İstanbul Bölge Adliye Mahkemesi 17. Hukuk Dairesi 2019/3191 Esas 2023/423 Karar
Karar Dilini Çevir:

Dairesi: İstanbul Bölge Adliye Mahkemesi 17. Hukuk Dairesi
Esas No: 2019/3191
Karar No: 2023/423
Karar Tarihi: 13.04.2023

T.C.
İSTANBUL
BÖLGE ADLİYE MAHKEMESİ
17. HUKUK DAİRESİ
DOSYA NO: 2019/3191 Esas
KARAR NO: 2023/423
T Ü R K M İ L L E T İ A D I N A
İ S T İ N A F K A R A R I
İNCELENEN KARARIN
MAHKEMESİ: İstanbul 4. Asliye Ticaret Mahkemesi
TARİHİ: 18/04/2019
NUMARASI: 2014/326 Esas, 2019/378 Karar
DAVA: TAZMİNAT
KARAR TARİHİ: 13/04/2023
6100 Sayılı Hukuk Muhakemeleri Kanunu'nun 353. Maddesi uyarınca dosya incelendi,
GEREĞİ DÜŞÜNÜLDÜ: Davacı vekili dava dilekçesinde; davalı sigorta şirketinin sigortalısı dava dışı ... Tic.
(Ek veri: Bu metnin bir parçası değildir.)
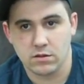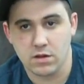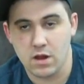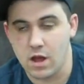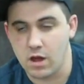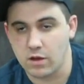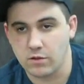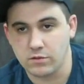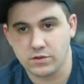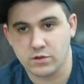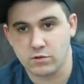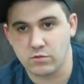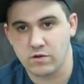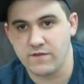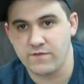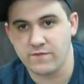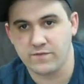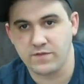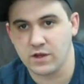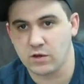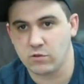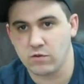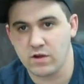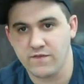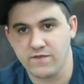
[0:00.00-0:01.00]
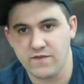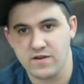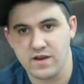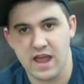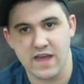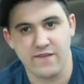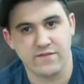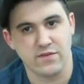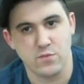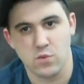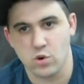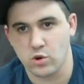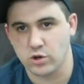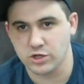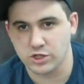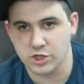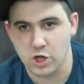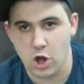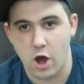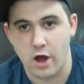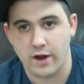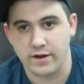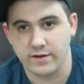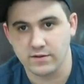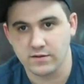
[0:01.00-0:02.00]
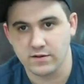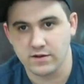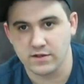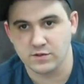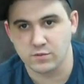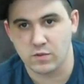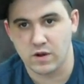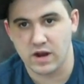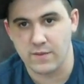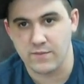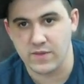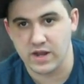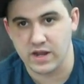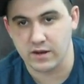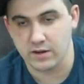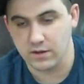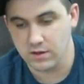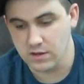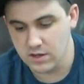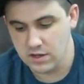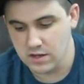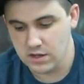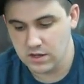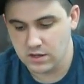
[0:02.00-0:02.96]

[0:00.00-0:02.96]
No, Griff, the griffin heavy mortar is gone. Oh, okay.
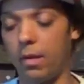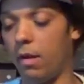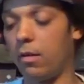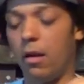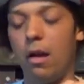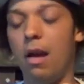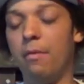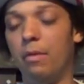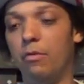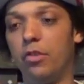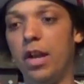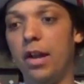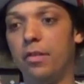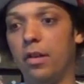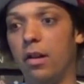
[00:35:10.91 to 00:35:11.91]
I, got, I haven't even
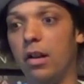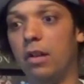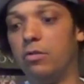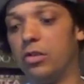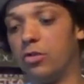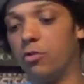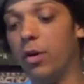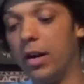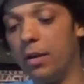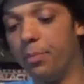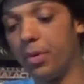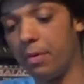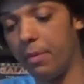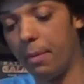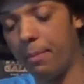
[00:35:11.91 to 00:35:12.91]
checked it. I literally just quickly
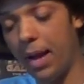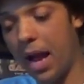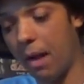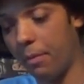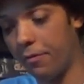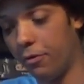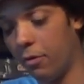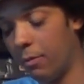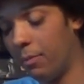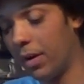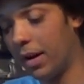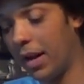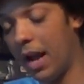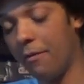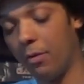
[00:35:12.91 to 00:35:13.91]
put it in my bag before
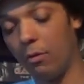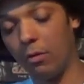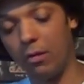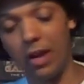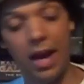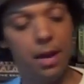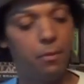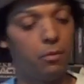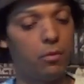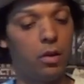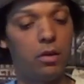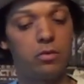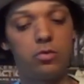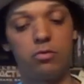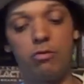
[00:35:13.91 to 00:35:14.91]
bloody everyone came,
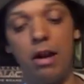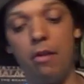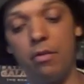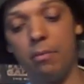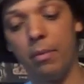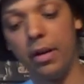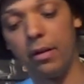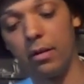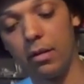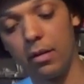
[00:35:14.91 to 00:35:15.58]
like, surrounded me.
A.Ş.'nin, davalı sigorta şirketinden olan alacakları üzerine Şişli 1. Asliye Hukuk Mahkemesinin 2003/142 D.İş sayılı 01/05/2003 tarihli kararı ile müvekkilli şirket lehine ihtiyati tedbir verilerek aynı gün icraya konularak davalı şirkete tebliğ edildiğini, ihtiyati tedbir kararına istinaden yasal süresi içinde borçlu ...Tekstil aleyhine İstanbul 2. Asliye Ticaret Mahkemesinin 2003/577 Esasında kayıtlı tazminat davası açıldığını, ancak davalının ihtiyati haciz kararından bir gün önceki tarihli bir temlikin varlığını ileri sürdüğünü, bunun üzerine müvekkili şirket tarafından davalı şirket kayıtları üzerinde Beyoğlu 2. Asliye Ticaret Mahkemesinin 2003/119 D.İş sayılı dosyası ile tespit yaptırdığını, düzenlenen bilirkişi raporu ile iddia edilen temlikin davalı şirkette gelen evrak kaydının bulunmadığının belirlendiğini, İstanbul 2. Asliye Ticaret Mahkemesinde davalının sigortalısı olan borçlu ... Tekstil aleyhine açılan davanın müvekkili şirket lehine sonuçlandığını, iş bu ilamın icra takibine konularak davalıdan ihtiyati tedbire konu bedeli icra dosyasına yatırmasını talep ettiklerini, ancak davalının icraya verdiği dilekçe ile haciz ihbarına itiraz ettiğini ve sigorta tazminatının temlik alacaklısına ödendiğini bildirdiğini, müvekkili tarafından tatbik edilen ihtiyati tedbir kararından önce sigorta alacağı üzerine tatbik edilmiş geçerli bir temlik olmadığı halde üzerinde mahkeme tedbiri bulunan sigorta alacağının üçüncü kişilere ödenmesi suretiyle müvekkilinin zarara uğradığını beyan ederek 450.000,00 TL tazminatın 09/05/2003 tarihinden itibaren işleyecek en yüksek avans faizi ile birlikte tahsiline karar verilmesini talep ve dava etmiştir.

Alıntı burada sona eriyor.